Por volta dos 26 anos, já com o título de doutor, fui convidado por Roberto Alcântara-Gomes para integrar o setor de biofísica do Instituto de Biologia da Universidade do Estado do Rio de Janeiro [Uerj]. Fiquei lá por três anos. Foi uma experiência magnífica porque tive tranquilidade financeira e pude desenvolver outra grande paixão: dar aulas. Alguns alunos de graduação daquela época são meus amigos até hoje. Vi como era fazer pesquisa fora da USP e foi extremamente positiva essa vivência, inclusive pela constatação de que existiam dificuldades que não enfrentávamos aqui, envolvendo sobretudo o financiamento. Na Uerj, o laboratório ainda não estava estruturado para estudos com células de mamíferos e a Fundação de Amparo à Pesquisa do Estado do Rio de Janeiro [Faperj] não tinha recursos para as pesquisas. Dependíamos do apoio do governo federal via Conselho Nacional de Desenvolvimento Científico e Tecnológico, o CNPq.

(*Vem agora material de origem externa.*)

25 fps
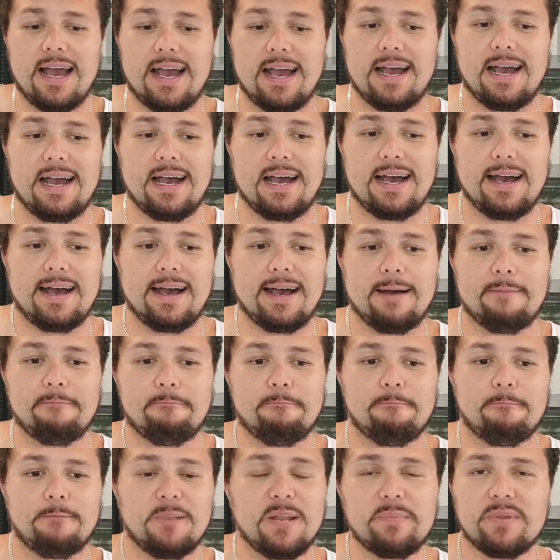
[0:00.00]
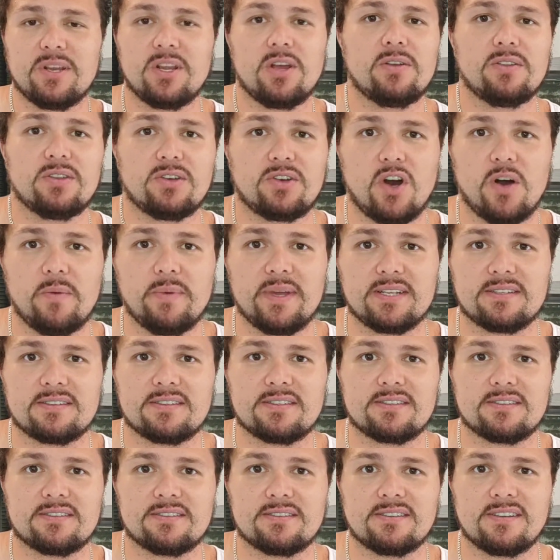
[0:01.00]
Let me know in the
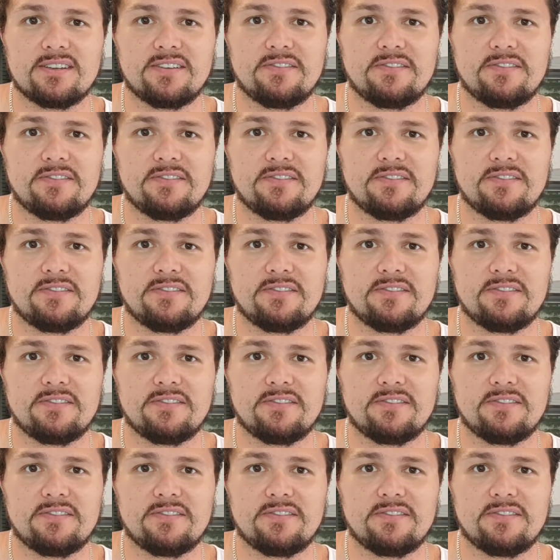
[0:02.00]
comments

Em 1985 surgiu a oportunidade de um estágio de pós-doutorado na França, no laboratório de Alain Sarasin, no Institut des Recherches Scientifiques sur le Cancer, em Villejuif, próximo a Paris. Foi outra experiência magnífica. É uma coisa inimaginável para nós, brasileiros, trabalhar com tanta estrutura. Além dos recursos materiais, havia a facilidade para a obtenção rápida de insumos e o apoio de técnicos que auxiliavam nas investigações, além da possibilidade de interlocução com os cientistas que já pesquisavam o mesmo tema. Minha temporada fora serviu também para eu ter certeza de que queria construir minha carreira científica no Brasil, fazer minhas pesquisas aqui e, sobretudo, ensinar. Três anos depois, sendo dois com bolsa concedida pelo CNPq e um com bolsa da França, decidi voltar para a USP. Não apenas porque foi na USP que tudo começou para mim, mas principalmente pelo que a FAPESP representava – e representa – para o fomento à pesquisa. Havia também a questão da autonomia. Não precisava adequar minha pesquisa à determinada área de interesse por causa da fonte de recursos.
Desde então sigo me aprofundando em genética e estudando sistemas de reparo de DNA, ou seja, investigando os mecanismos de proteção do genoma contra agressões físicas e químicas do ambiente celular. Esses sistemas de reparo de DNA estão relacionados à gênese de tumores e ao envelhecimento, por exemplo. Para entender como funcionam as coisas, é preciso mergulhar na pesquisa, que exige envolvimento integral. Não é algo que dá para fazer parcialmente.
Costumo dizer que não tenho criatividade nenhuma, trabalho hoje com as mesmas células que trabalhava na graduação. É uma brincadeira, porque sempre me surpreendo com as descobertas moleculares. Uma célula nunca é igual à outra. A molécula do DNA segue sendo uma das minhas grandes paixões, mas hoje também ando muito interessado pela molécula do RNA. O DNA guarda as informações genéticas. Já o RNA responde pela síntese de proteínas das células do corpo. Trabalho com pesquisa há mais de 40 anos e não deixo de me surpreender com os mistérios da vida. Quem será capaz de dizer por quais caminhos a pesquisa vai nos levar?